The craft here is largely invisible, which is its own kind of achievement. The camera doesn't announce itself. There's no moment where a child seems to be performing for the lens β or if there is, the editing has smoothed it out so gently you don't catch the seam. For a self-produced short, that's a meaningful accomplishment. Movie OTT editorial staff flagged this title early as one to watch precisely because the production approach β lean, autonomous, subject-forward β tends to produce documentaries that age better than their bigger-budget counterparts. I keep coming back to one moment in the film where a child describes the school as "not like the others," and you realize they mean it as the highest possible compliment.
The thing nobody mentions is how rare it is for a documentary about migrants to actually feel joyful in places. This one does. The school is a place where something good is happening, even inside a difficult situation, and the film doesn't undercut that with constant reminders of precarity.
Where to stream The Little School online
The Little School is currently available on major OTT services β the specific platforms and regional availability shift as licensing agreements update, so your best move is to check the Where-to-Watch widget at the top of this page for a real-time list. Movie OTT tracks current streaming availability across major platforms and updates those listings as distribution changes, which matters for a title like this one, where a self-produced documentary can move between services or appear in a region without much fanfare.
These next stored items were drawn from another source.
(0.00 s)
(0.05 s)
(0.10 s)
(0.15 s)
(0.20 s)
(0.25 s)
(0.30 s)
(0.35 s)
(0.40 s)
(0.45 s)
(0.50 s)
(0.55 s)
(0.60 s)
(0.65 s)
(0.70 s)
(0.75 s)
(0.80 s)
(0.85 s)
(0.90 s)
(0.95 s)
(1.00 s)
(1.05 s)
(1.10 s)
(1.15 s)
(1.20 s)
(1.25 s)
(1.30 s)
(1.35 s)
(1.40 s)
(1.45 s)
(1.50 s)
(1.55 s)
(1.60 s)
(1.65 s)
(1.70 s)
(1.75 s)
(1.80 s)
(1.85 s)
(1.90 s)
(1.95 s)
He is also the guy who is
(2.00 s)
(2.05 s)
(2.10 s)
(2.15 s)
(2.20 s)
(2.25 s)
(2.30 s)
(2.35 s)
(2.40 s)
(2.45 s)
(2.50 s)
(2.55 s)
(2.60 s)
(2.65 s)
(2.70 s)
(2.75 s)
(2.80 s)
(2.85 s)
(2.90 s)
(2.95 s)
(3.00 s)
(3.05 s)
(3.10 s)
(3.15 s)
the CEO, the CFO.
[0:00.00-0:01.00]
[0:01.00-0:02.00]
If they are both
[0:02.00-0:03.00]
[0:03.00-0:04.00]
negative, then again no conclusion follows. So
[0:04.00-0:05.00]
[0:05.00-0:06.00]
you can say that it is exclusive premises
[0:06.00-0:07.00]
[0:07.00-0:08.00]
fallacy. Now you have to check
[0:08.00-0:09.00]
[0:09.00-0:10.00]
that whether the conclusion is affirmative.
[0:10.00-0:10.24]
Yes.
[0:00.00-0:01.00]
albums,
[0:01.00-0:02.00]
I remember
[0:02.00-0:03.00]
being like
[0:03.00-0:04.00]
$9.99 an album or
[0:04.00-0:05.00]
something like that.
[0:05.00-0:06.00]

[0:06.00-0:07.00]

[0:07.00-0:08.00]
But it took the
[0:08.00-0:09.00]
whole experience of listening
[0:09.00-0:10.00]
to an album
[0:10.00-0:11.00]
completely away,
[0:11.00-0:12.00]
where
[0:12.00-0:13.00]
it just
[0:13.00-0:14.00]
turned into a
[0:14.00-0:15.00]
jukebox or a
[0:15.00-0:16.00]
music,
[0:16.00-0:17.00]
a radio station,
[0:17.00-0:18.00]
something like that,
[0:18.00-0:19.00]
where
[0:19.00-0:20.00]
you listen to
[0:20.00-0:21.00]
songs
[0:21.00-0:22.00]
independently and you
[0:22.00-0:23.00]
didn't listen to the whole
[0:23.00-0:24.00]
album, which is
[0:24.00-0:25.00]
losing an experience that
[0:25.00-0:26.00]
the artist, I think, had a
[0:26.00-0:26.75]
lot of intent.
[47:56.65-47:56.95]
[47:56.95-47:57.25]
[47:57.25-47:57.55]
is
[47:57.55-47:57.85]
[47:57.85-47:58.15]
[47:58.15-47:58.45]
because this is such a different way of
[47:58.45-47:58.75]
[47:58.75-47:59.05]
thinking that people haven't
If you're outside the regions where it's currently listed, MUBI has shown interest in the title and is worth monitoring, given that platform's focus on independent and international short-form documentary work.
Frequently asked questions
Q: Where can I watch The Little School (2026)?
The Little School is available on major OTT services. Check the Where-to-Watch widget at the top of this page on Movie OTT for the most current platform list, as streaming rights for independent documentaries can shift.
Q: Who directed and produced The Little School?
The film was produced under Alice Voisin autoproduction, a self-financed independent production setup. The autoproduction model gave the project full creative control and kept it outside the conventional studio or broadcast funding system.
Q: How long is The Little School β is it a feature film?
The Little School runs 21 minutes, placing it in short documentary territory rather than feature length. That brevity is intentional β the film is dense and focused, and doesn't overstay its welcome.
Q: Is The Little School based on a true story?
Yes. The documentary is set at a real temporary housing facility for migrants in Ivry-sur-Seine, France, and the children who appear in the film are real residents of that shelter. It's observational documentary filmmaking, not a dramatization.
Q: Is The Little School related to Alicia Partnoy's book of the same name?
No. Alicia Partnoy's book The Little School is an account of a clandestine detention center during Argentina's Dirty War β a completely separate work. The 2026 documentary shares only its title and has no connection to Partnoy's memoir.
Who should watch The Little School
The Little School is the kind of short documentary that rewards anyone willing to slow down for 21 minutes and actually listen. It's not a comfortable watch in the sense of being easy β exile isn't easy β but it's a generous one. Viewers who care about migration, childhood, or just good observational filmmaking will find something here that sticks. It's a film that doesn't demand anything from you except attention. And attention, it turns out, is exactly what these children have been waiting for someone to pay. Movie OTT recommends it without hesitation.